Asda also committed to reducing waste by 50% and having a net "regenerative impact on nature" no later than 2050. It said its customers will not pay more for greener options.
The retailer's move responds to growing consumer demands for less waste and more action on the environment.
Britons have become increasingly aware of the urgency of addressing climate change, spurred on by campaigners including veteran naturalist and broadcaster David Attenborough and Swedish teen activist Greta Thunberg.
"This is an issue that matters greatly to our customers. Our own insight tells us that more than 80% believe that supermarkets have a responsibility to reduce the amount of single use plastics in stores," said Asda CEO Roger Burnley.

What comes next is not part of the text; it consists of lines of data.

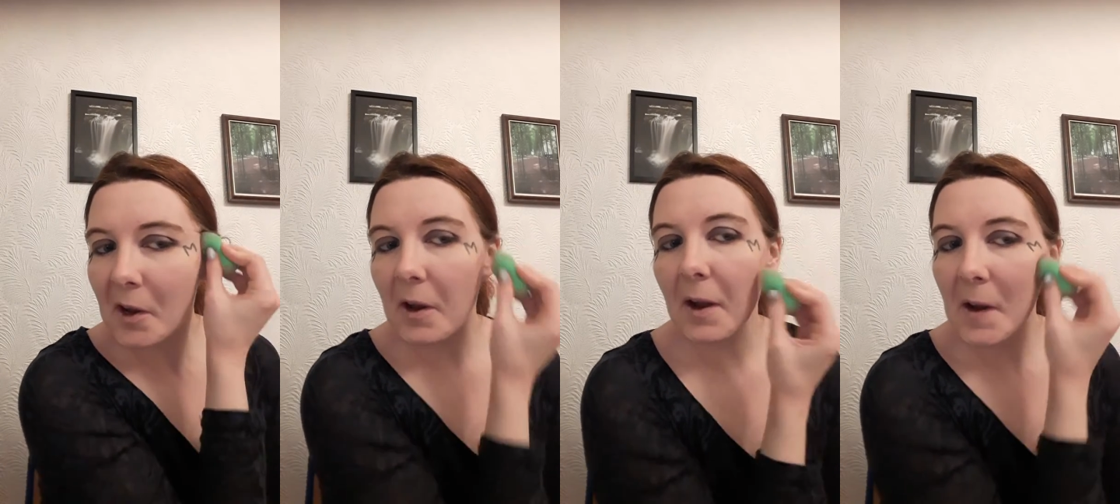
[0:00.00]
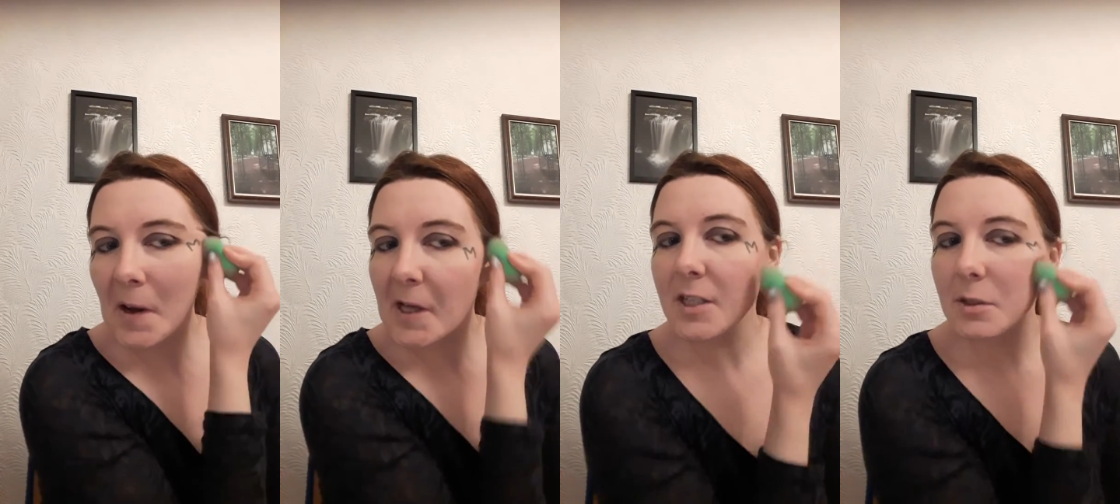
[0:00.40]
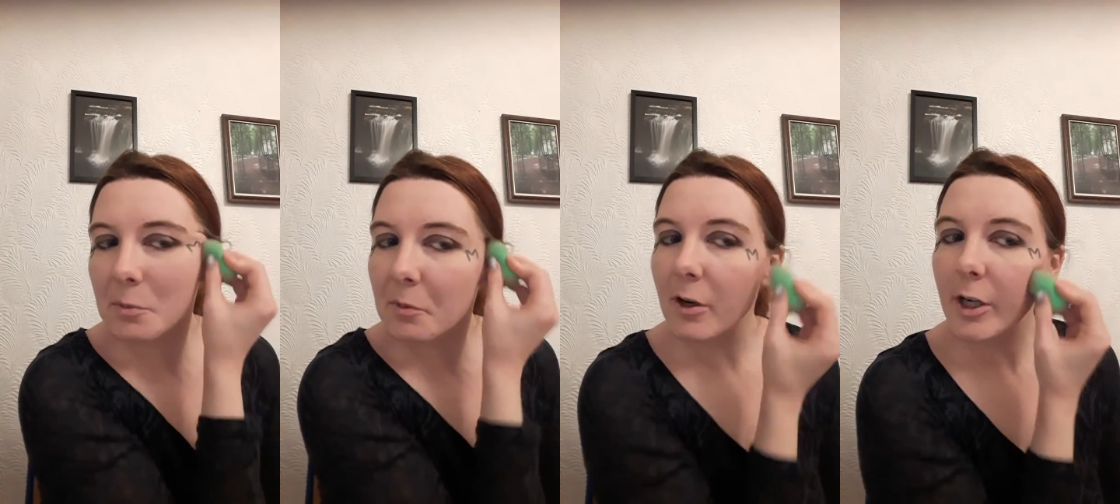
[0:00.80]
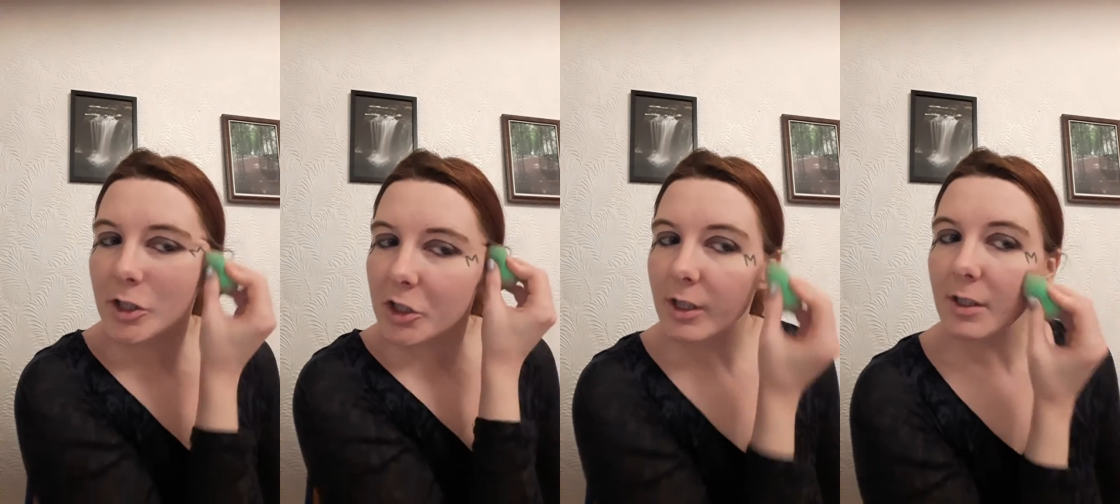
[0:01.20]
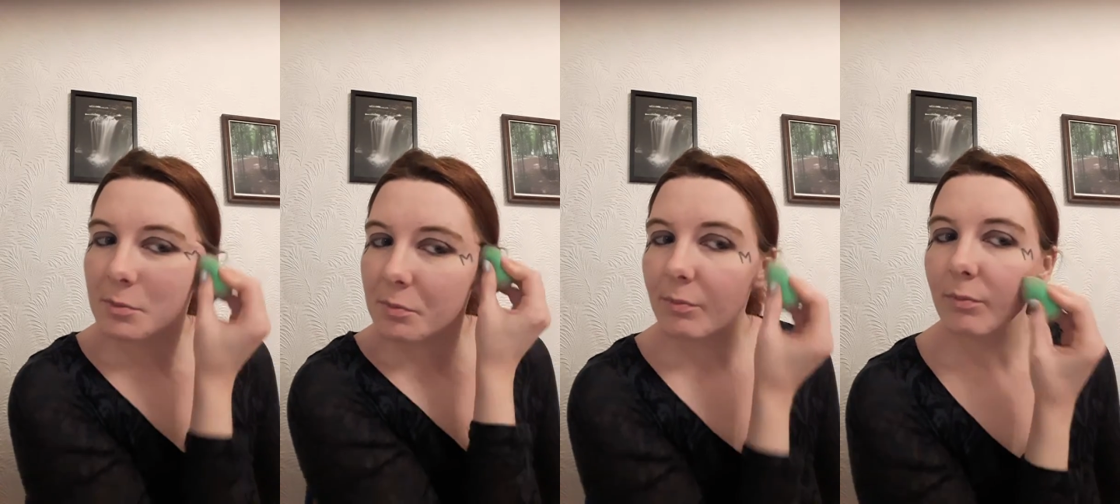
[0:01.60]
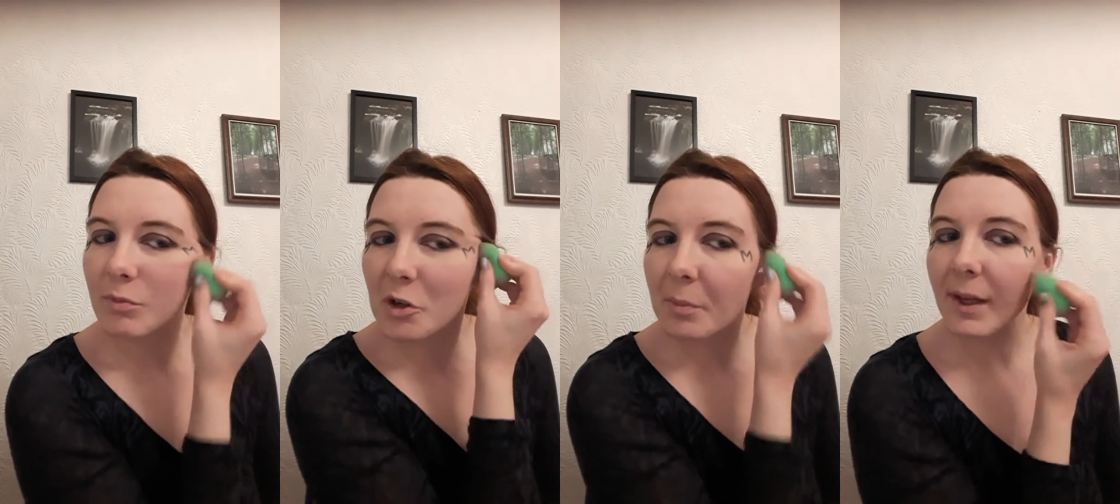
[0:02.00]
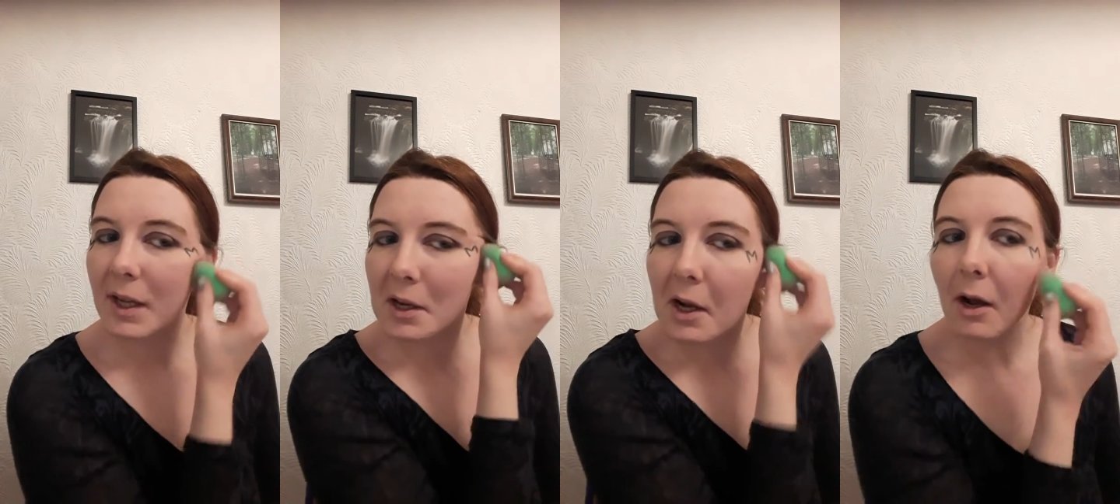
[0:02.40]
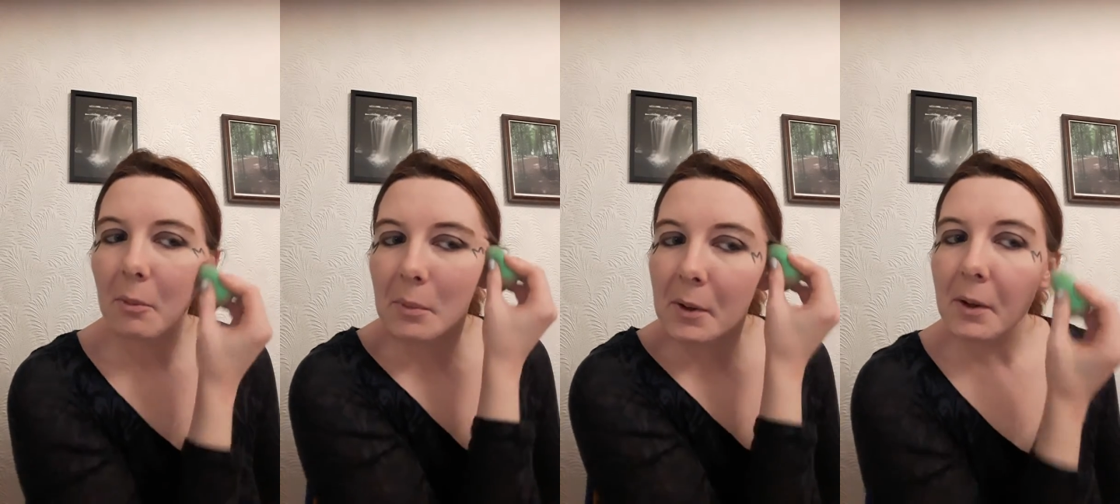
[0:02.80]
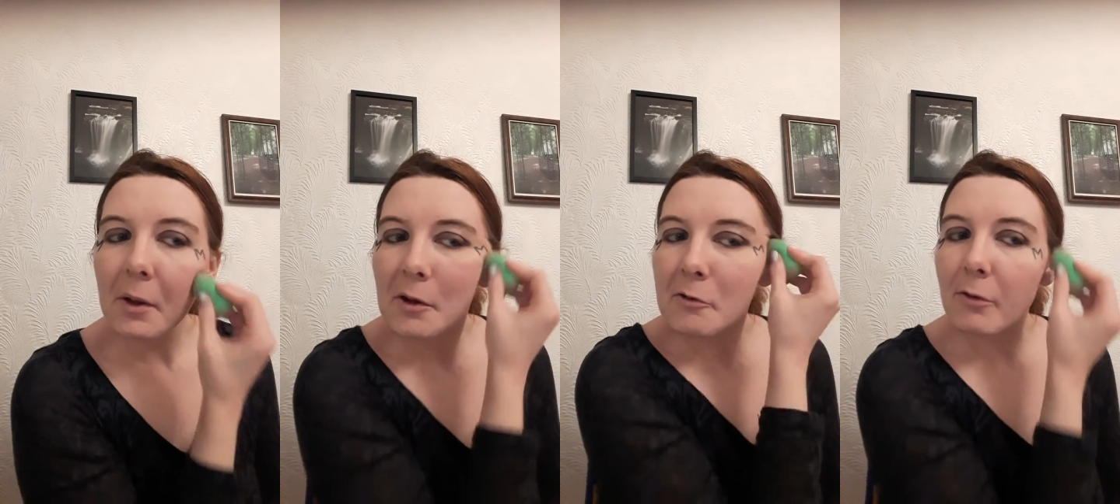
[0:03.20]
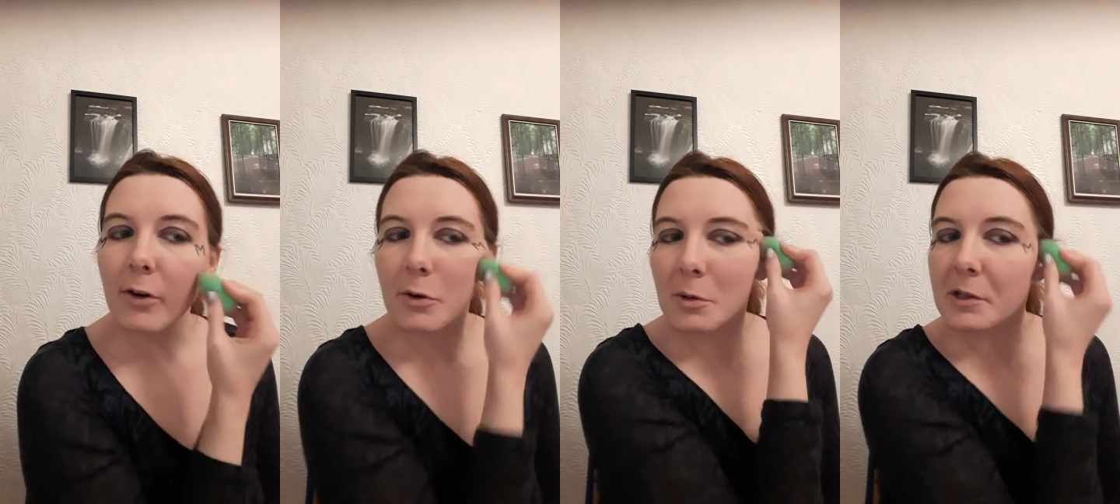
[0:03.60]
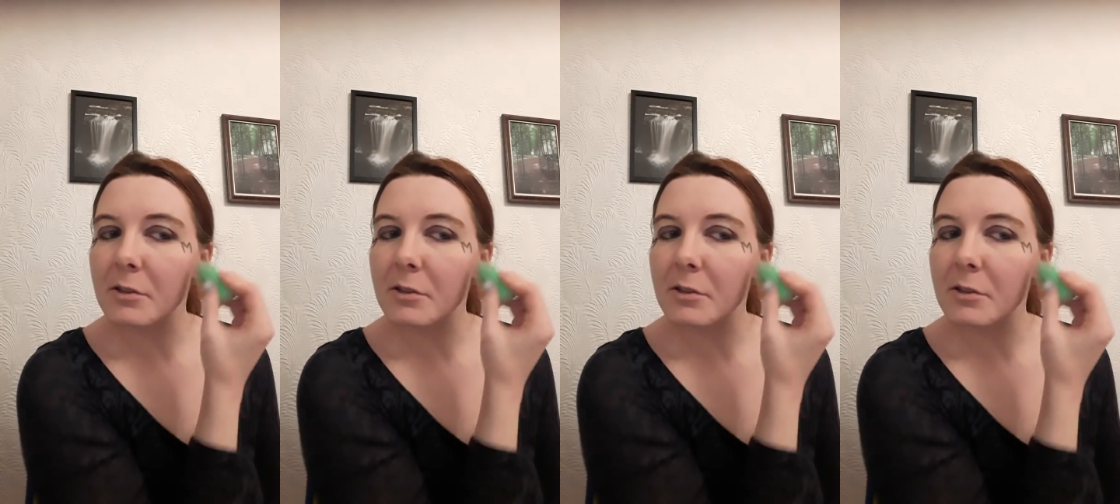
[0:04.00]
highlighter brush, it's not picking up very well.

In January, Sainsbury's committed to having net zero greenhouse gas emissions by 2040, a decade ahead of the UK government's own target which it said "isn't soon enough"
Earlier this month, American parent Walmart agreed to sell a majority stake in Asda to the Issa brothers and private equity group TDR Capital in a deal which gave the British business an enterprise value of $8.8 billion.

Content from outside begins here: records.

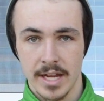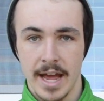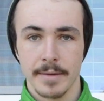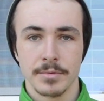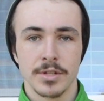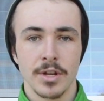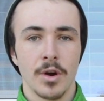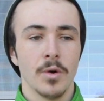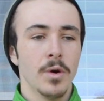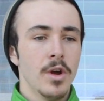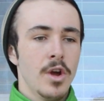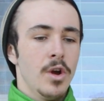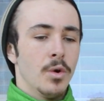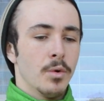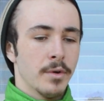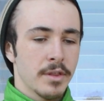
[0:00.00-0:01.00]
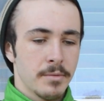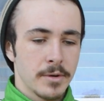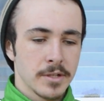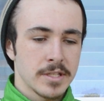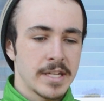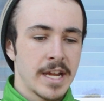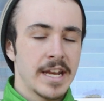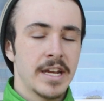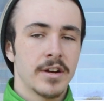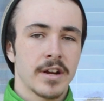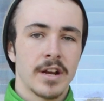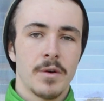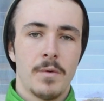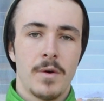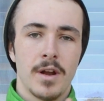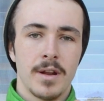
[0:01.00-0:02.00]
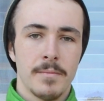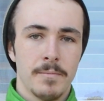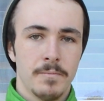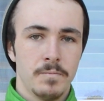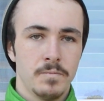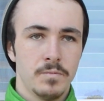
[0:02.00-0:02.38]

time. So with Reelsteady, you're gonna wanna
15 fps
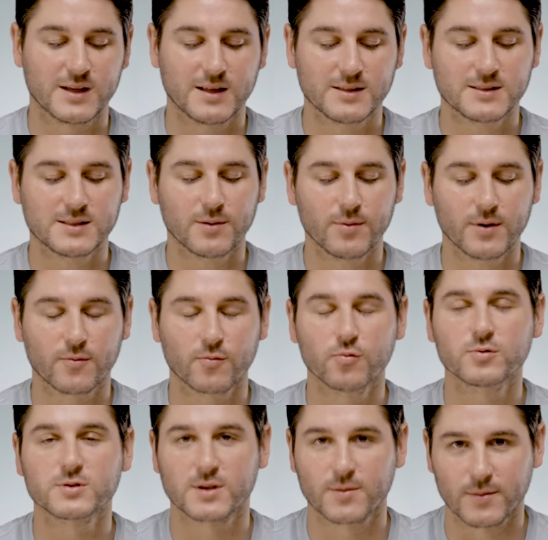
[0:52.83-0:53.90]
NCAA
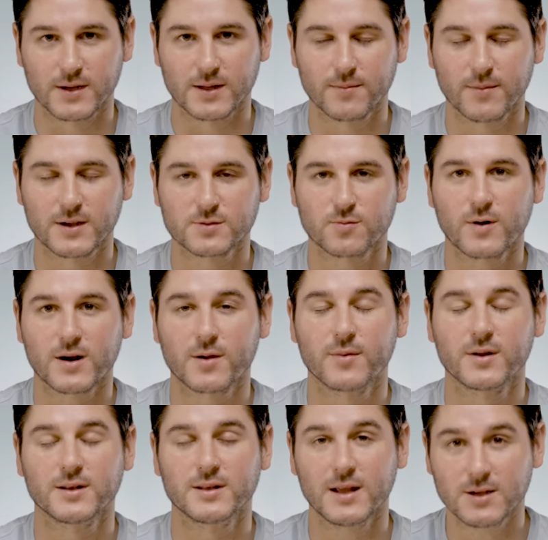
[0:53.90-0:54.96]
Rules Committee makes
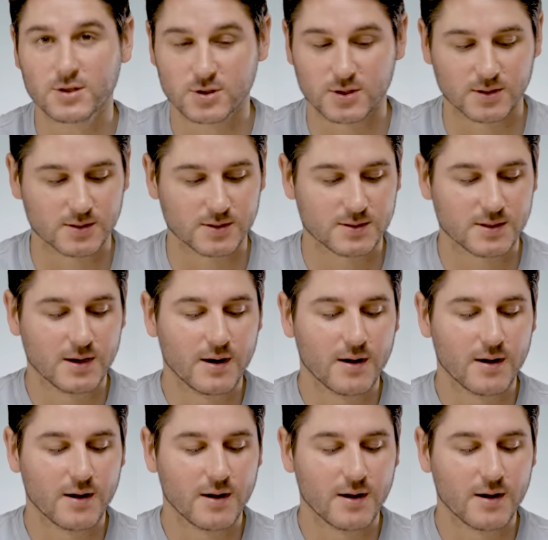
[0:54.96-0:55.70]
recommendations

The British billionaire brothers made their fortune from petrol forecourts.
To coincide with its pledges, Asda launched its first sustainability trial store in Leeds, northern England, which is designed to help shoppers reduce, reuse and recycle.
More than 30 household staples are sold in refillable format, including Unilever's PG Tips tea bags, Persil laundry detergent and Radox shower gel; along with Kellogg's cereals, PepsiCo's Quaker Oats; Vimto cordial and Lavazza coffee.
Some 53 fresh produce lines are sold in a loose and unwrapped format including 29 new lines such as cauliflowers, mushrooms, apples, cabbages and baby plum tomatoes.
The outer plastic wrapping on Heinz and Asda brand canned multipacks including beans and soups will be removed.
The store will also feature a reverse vending machine for cans, plastic and glass drinks bottles and a hanger recycling facility.